Business activity rose at the fastest rate in six months and a robust increase in overall new business was recorded, despite persistent weakness in manufacturers' export sales.
Scottish private sector output increased at a sharp and accelerating rate in July. This was highlighted by the headline Bank of Scotland PMI (a single-figure measure of the month-on-month change in combined manufacturing and services business activity) posting at a six-month high of 56.8.
The level of new orders at manufacturers increased, stretching the current sequence of growth to 19 months.
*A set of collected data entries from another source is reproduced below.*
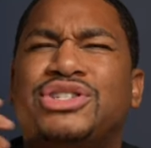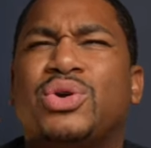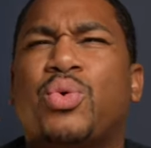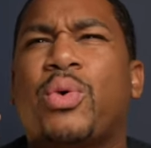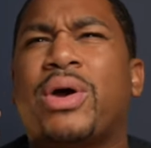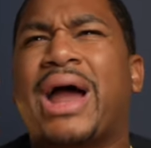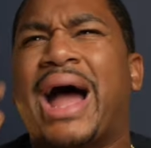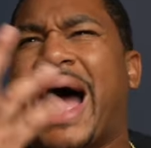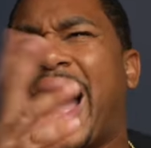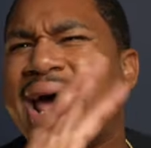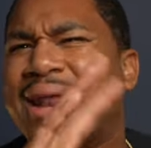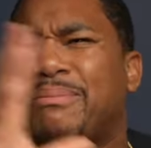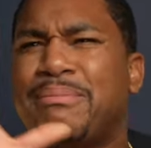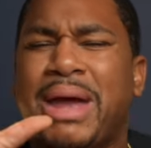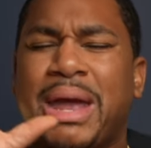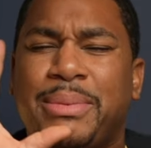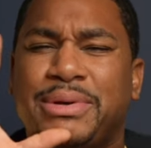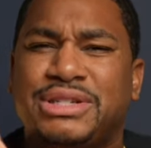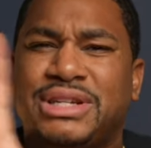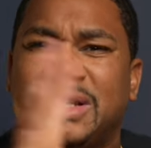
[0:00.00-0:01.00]
to where I
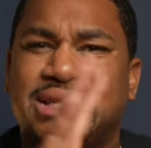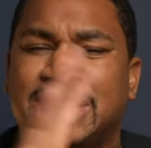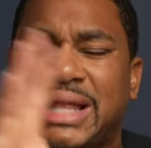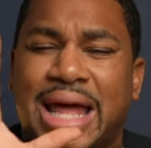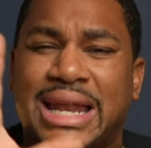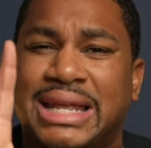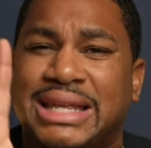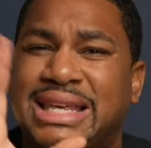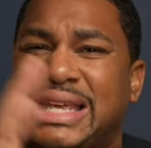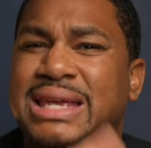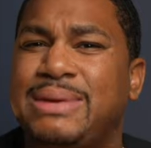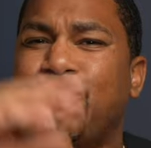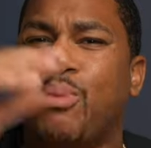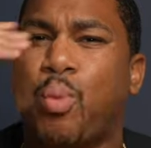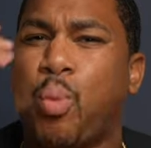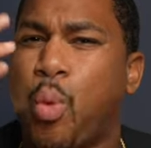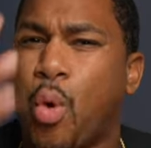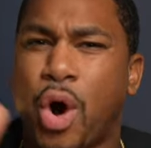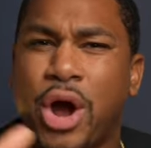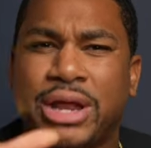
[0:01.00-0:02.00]
maybe just like to keep
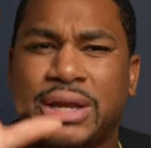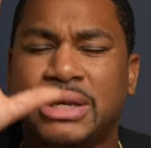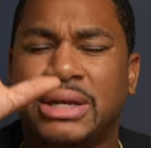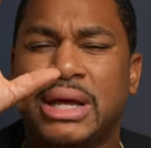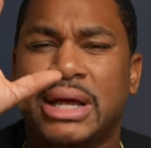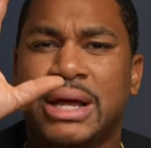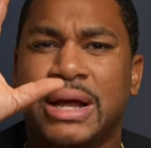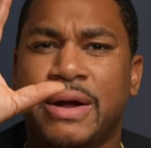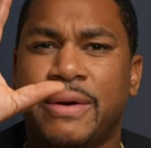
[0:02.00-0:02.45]
one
Input price inflation in the manufacturing sector ticked up for the second month in a row in July although it remained weak by the historical standards of the survey. Higher raw material prices were mentioned by a number of firms, while others commented that strength in sterling had kept a lid on overall cost pressures.
Manufacturing output rose at the fastest rate in four months in July, the pace of expansion having accelerated for the second month in succession. Factory output has now risen in 15 of the past 16 months (output stagnated briefly last November).
Donald MacRae, chief economist at Bank of Scotland, said: "Employment and new business both expanded in the month [July] across manufacturing and services, but the level of manufacturing new export orders fell, illustrating the challenges for exporters from a strong pound and weak growth in the Eurozone economies."
He added: "The recovery continues with the Scottish economy entering the second half of the year in growth mode."